> **What you need to do**
Please repeat every entry exactly as written, but skip the pictures.

** Available records follows **

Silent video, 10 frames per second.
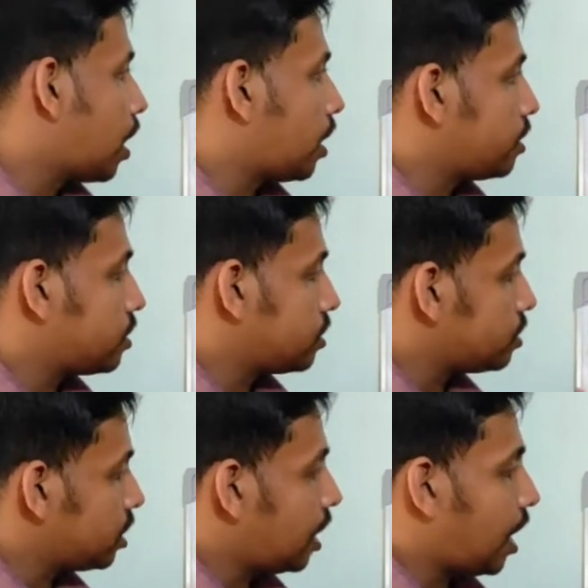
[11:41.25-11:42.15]
and
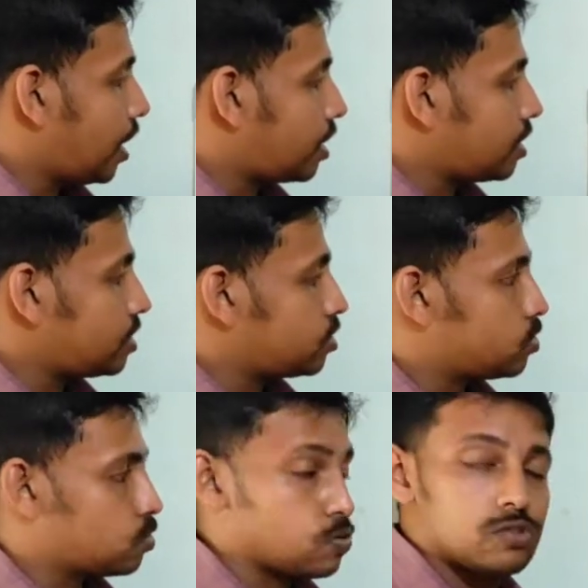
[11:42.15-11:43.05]
they lack a
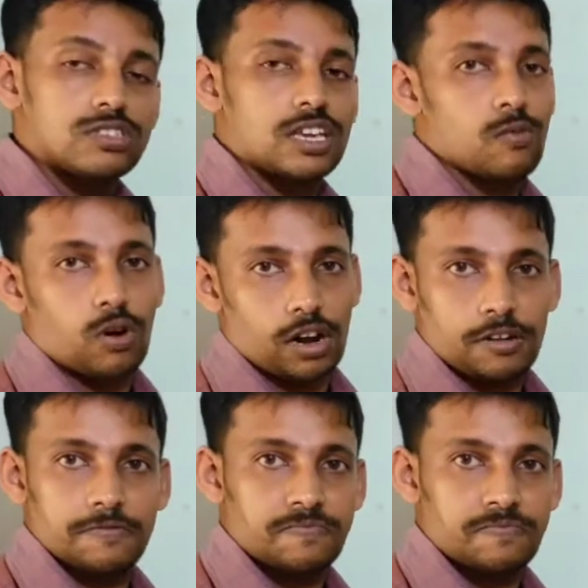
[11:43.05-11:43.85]
true cell wall.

** End of Available records **

> **Result of this task**
Silent video, 10 frames per second.
[11:41.25-11:42.15]
and
[11:42.15-11:43.05]
they lack a
[11:43.05-11:43.85]
true cell wall.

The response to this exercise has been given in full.